Après le coup d’éclat de Festen et à la lecture du pitch de ce film, on était en droit de craindre bien des redites et des excès de La Chasse. L’accusation à tort d’attouchements sexuels sur une petite fille est la pente idéale vers un déchainement de fureur et l’explosion de toutes les barrières morales habituelles.
A ce titre, la première scène est édifiante : virile en diable, elle croque le potentiel brutal du groupe encore amis : rire tonitruants, alcool, blagues salaces. Son intérêt, et tout ce qui va suivre, est bien entendu de placer un a à un les indices de cette force qui pourra retourner contre l’un des membres de cette joyeuse communauté. Vinterberg joue habilement avec ce principe pendant tout le premier tiers du film : le spectateur est le seul sur ses gardes, redoutant tout contact entre Lucas et les enfants, à l’affut d’une mécanique implacable qui jouera prochainement en sa défaveur. Les sourires de Klara sont dès lors dévastateurs, tout comme on donne une importance démesurée à la mention d’un fusil, en souvenir de ce qu’en dit Tchekhov.
Alors qu’il se déroule, le film se révèle plus lent que prévu. On s’attarde sur la splendide photographie qui capture à merveille l’unique lumière des pays nordiques, on croque un à un les personnages secondaires et les tentatives d’amour de Lucas, le père divorcé tentant de récupérer la garde de son fils.

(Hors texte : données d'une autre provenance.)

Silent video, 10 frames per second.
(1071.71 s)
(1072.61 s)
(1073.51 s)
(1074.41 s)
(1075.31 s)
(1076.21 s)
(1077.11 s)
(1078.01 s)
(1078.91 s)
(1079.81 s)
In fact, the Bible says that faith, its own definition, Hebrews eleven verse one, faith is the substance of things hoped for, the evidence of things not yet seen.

Lorsque l’affaire éclate, l’attente du spectateur est à son comble. Et la grande qualité du film se déploie à mesure que l’intrigue assez mince se dévoile : la pudeur. Ce qui intéresse Vinterberg est davantage le soupçon que la fureur ; nous ne sommes pas chez Peckinpah. Certes, la violence adviendra, (le chien, le supermarché) et ce ne sont d’ailleurs pas les meilleures séquences du film qui semble un peu plus convenu sur ce sujet. Ce qui prime est davantage le temps réel de l’interrogatoire de Klara, le dilemme sur la personne à qui accorder sa foi et la quête silencieuse, voire christique (on n’est pas loin de penser à Dreyer par instants), de Lukas pour rétablir la vérité.

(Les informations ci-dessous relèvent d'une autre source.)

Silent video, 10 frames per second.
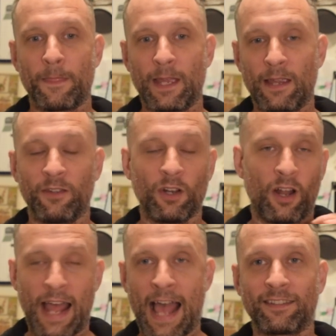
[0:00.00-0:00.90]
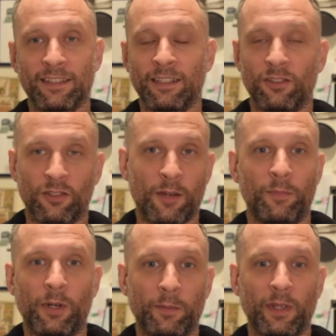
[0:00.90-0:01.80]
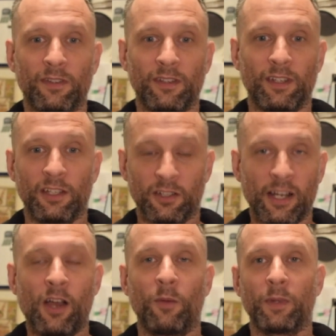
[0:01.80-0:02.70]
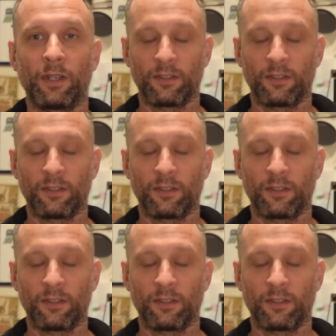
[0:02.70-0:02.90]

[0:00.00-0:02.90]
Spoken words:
even on accident or on purpose, you're helping.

Sans recours excessif à la musique et au pathos, au plus près de la justesse des hommes empêtrés dans leur propre engagement face à la justice, La Chasse est donc habile. S’il explore la part sombre d’une communauté, il tente aussi, pari ô combien risqué, de rétablir l’équilibre par les thèmes de la solidarité (la figure très attachante du parrain, et les erreurs légitimes du fils qui insuffle l’indignation de son âge sur cet enfer) et surtout du pardon.
Renoncer au climax, promettre le retour du fusil sans qu’il advienne de façon aussi frontale, mêler la paix retrouvée et les soupçons qui ne se tairont jamais : c’est dans ce très juste milieux que se situe le film.
En eaux troubles, irisée d’un soleil froid.